(WHAT THE TASK ASKS) Below are records to reproduce in full; copy them exactly but keep the pictures out.

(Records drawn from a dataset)
----------------------------------------

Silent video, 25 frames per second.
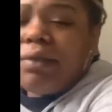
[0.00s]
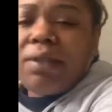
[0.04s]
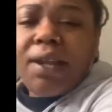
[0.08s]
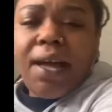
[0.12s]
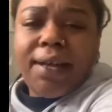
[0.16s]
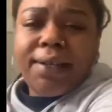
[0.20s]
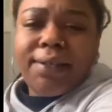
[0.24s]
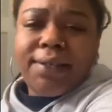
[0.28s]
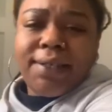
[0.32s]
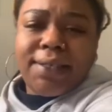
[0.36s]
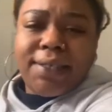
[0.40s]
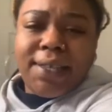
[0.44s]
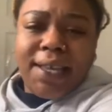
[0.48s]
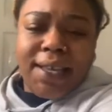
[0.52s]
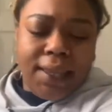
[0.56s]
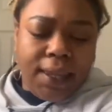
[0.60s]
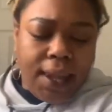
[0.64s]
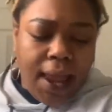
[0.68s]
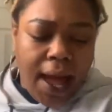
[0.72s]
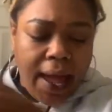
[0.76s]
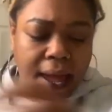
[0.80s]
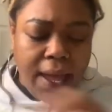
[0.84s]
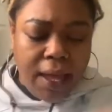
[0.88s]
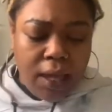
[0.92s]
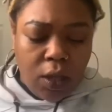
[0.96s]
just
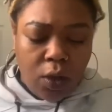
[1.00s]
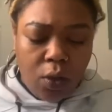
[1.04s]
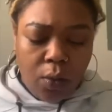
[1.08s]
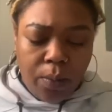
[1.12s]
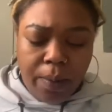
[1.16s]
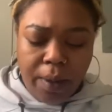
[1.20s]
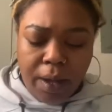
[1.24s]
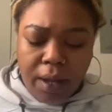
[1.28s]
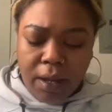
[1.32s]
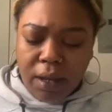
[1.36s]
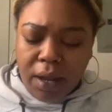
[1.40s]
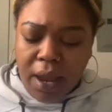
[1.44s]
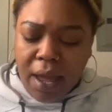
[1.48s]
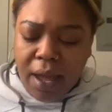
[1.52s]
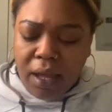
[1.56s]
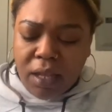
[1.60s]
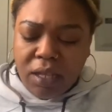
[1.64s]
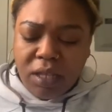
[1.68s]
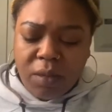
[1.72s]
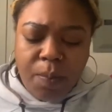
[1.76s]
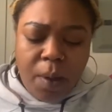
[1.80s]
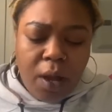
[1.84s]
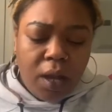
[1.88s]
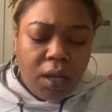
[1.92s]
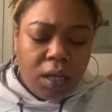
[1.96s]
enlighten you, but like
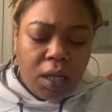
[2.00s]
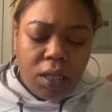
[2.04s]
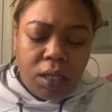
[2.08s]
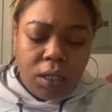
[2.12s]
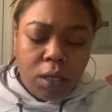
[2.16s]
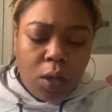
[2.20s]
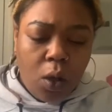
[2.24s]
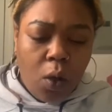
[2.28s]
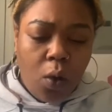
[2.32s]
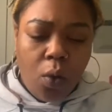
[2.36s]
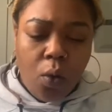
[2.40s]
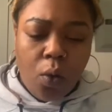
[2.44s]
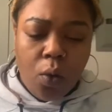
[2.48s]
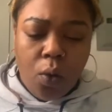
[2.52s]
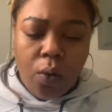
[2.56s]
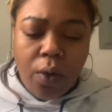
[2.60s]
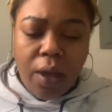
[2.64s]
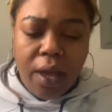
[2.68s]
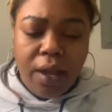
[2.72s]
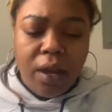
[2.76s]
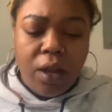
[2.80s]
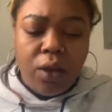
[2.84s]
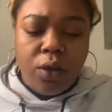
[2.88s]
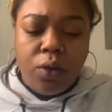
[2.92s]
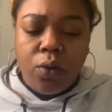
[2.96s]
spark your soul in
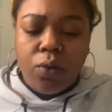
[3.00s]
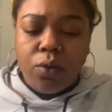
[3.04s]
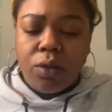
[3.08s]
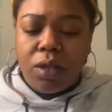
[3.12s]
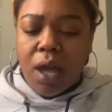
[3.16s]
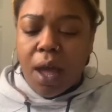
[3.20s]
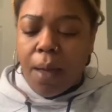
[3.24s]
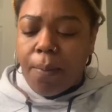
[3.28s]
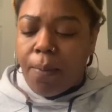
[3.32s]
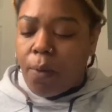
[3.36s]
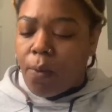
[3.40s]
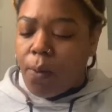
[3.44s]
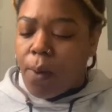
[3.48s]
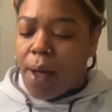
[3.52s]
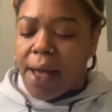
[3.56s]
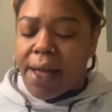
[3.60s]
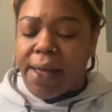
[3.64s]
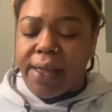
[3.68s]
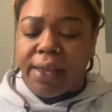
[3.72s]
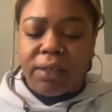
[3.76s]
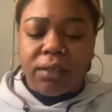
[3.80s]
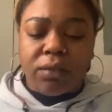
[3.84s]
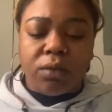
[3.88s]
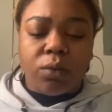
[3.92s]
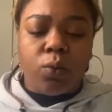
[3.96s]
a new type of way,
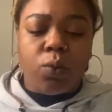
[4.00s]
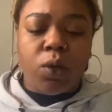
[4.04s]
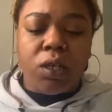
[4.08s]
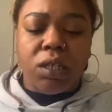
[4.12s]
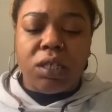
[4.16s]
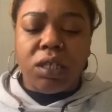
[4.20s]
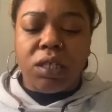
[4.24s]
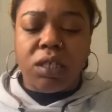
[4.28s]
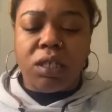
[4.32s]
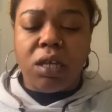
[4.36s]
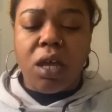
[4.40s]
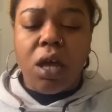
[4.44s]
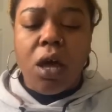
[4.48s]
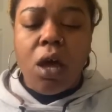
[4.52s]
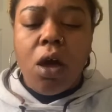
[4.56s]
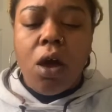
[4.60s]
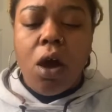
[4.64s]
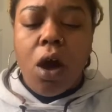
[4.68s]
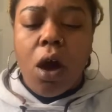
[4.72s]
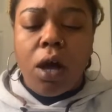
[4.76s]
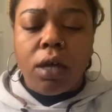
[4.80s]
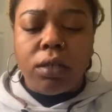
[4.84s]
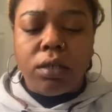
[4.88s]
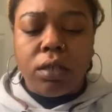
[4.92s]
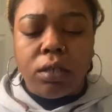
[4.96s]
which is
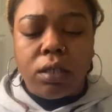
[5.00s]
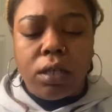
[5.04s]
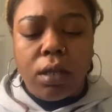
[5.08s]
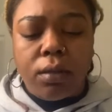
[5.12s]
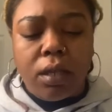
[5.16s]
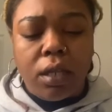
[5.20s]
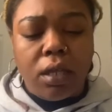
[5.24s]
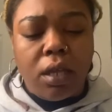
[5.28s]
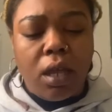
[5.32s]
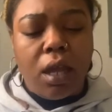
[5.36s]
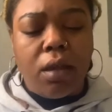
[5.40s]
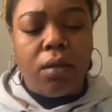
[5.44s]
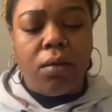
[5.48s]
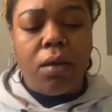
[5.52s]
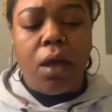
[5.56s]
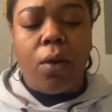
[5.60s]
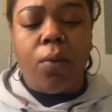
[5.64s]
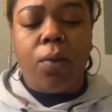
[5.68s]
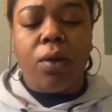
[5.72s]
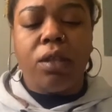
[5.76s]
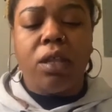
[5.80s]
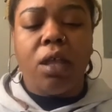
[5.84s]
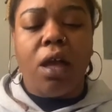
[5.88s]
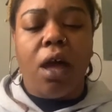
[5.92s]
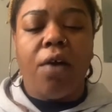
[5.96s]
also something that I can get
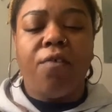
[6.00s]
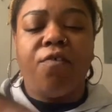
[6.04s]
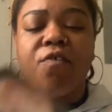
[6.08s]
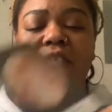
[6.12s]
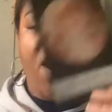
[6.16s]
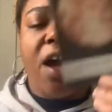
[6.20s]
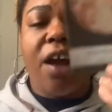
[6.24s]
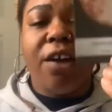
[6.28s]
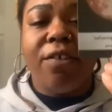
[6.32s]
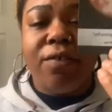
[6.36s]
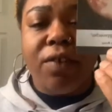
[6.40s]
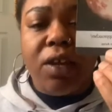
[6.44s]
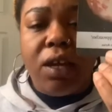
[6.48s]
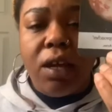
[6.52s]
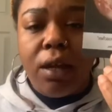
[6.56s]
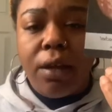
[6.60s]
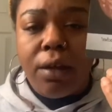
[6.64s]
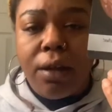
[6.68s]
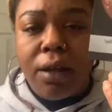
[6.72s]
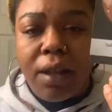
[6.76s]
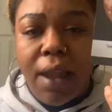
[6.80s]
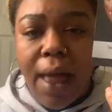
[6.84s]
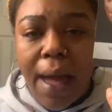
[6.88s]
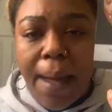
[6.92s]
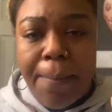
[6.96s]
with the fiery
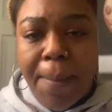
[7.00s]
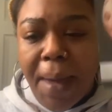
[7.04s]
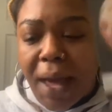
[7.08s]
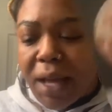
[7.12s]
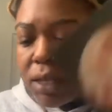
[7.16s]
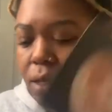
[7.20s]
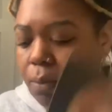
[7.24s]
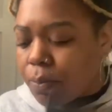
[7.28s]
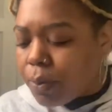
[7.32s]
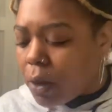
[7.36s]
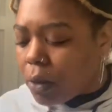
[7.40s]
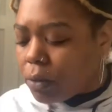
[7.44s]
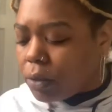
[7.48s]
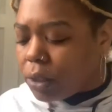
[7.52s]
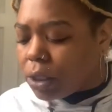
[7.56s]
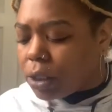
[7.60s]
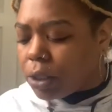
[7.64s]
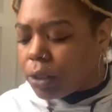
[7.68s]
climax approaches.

----------------------------------------

(ANSWER FOR THE TASK)
Silent video, 25 frames per second.
[0.00s]
[0.04s]
[0.08s]
[0.12s]
[0.16s]
[0.20s]
[0.24s]
[0.28s]
[0.32s]
[0.36s]
[0.40s]
[0.44s]
[0.48s]
[0.52s]
[0.56s]
[0.60s]
[0.64s]
[0.68s]
[0.72s]
[0.76s]
[0.80s]
[0.84s]
[0.88s]
[0.92s]
[0.96s]
just
[1.00s]
[1.04s]
[1.08s]
[1.12s]
[1.16s]
[1.20s]
[1.24s]
[1.28s]
[1.32s]
[1.36s]
[1.40s]
[1.44s]
[1.48s]
[1.52s]
[1.56s]
[1.60s]
[1.64s]
[1.68s]
[1.72s]
[1.76s]
[1.80s]
[1.84s]
[1.88s]
[1.92s]
[1.96s]
enlighten you, but like
[2.00s]
[2.04s]
[2.08s]
[2.12s]
[2.16s]
[2.20s]
[2.24s]
[2.28s]
[2.32s]
[2.36s]
[2.40s]
[2.44s]
[2.48s]
[2.52s]
[2.56s]
[2.60s]
[2.64s]
[2.68s]
[2.72s]
[2.76s]
[2.80s]
[2.84s]
[2.88s]
[2.92s]
[2.96s]
spark your soul in
[3.00s]
[3.04s]
[3.08s]
[3.12s]
[3.16s]
[3.20s]
[3.24s]
[3.28s]
[3.32s]
[3.36s]
[3.40s]
[3.44s]
[3.48s]
[3.52s]
[3.56s]
[3.60s]
[3.64s]
[3.68s]
[3.72s]
[3.76s]
[3.80s]
[3.84s]
[3.88s]
[3.92s]
[3.96s]
a new type of way,
[4.00s]
[4.04s]
[4.08s]
[4.12s]
[4.16s]
[4.20s]
[4.24s]
[4.28s]
[4.32s]
[4.36s]
[4.40s]
[4.44s]
[4.48s]
[4.52s]
[4.56s]
[4.60s]
[4.64s]
[4.68s]
[4.72s]
[4.76s]
[4.80s]
[4.84s]
[4.88s]
[4.92s]
[4.96s]
which is
[5.00s]
[5.04s]
[5.08s]
[5.12s]
[5.16s]
[5.20s]
[5.24s]
[5.28s]
[5.32s]
[5.36s]
[5.40s]
[5.44s]
[5.48s]
[5.52s]
[5.56s]
[5.60s]
[5.64s]
[5.68s]
[5.72s]
[5.76s]
[5.80s]
[5.84s]
[5.88s]
[5.92s]
[5.96s]
also something that I can get
[6.00s]
[6.04s]
[6.08s]
[6.12s]
[6.16s]
[6.20s]
[6.24s]
[6.28s]
[6.32s]
[6.36s]
[6.40s]
[6.44s]
[6.48s]
[6.52s]
[6.56s]
[6.60s]
[6.64s]
[6.68s]
[6.72s]
[6.76s]
[6.80s]
[6.84s]
[6.88s]
[6.92s]
[6.96s]
with the fiery
[7.00s]
[7.04s]
[7.08s]
[7.12s]
[7.16s]
[7.20s]
[7.24s]
[7.28s]
[7.32s]
[7.36s]
[7.40s]
[7.44s]
[7.48s]
[7.52s]
[7.56s]
[7.60s]
[7.64s]
[7.68s]
climax approaches.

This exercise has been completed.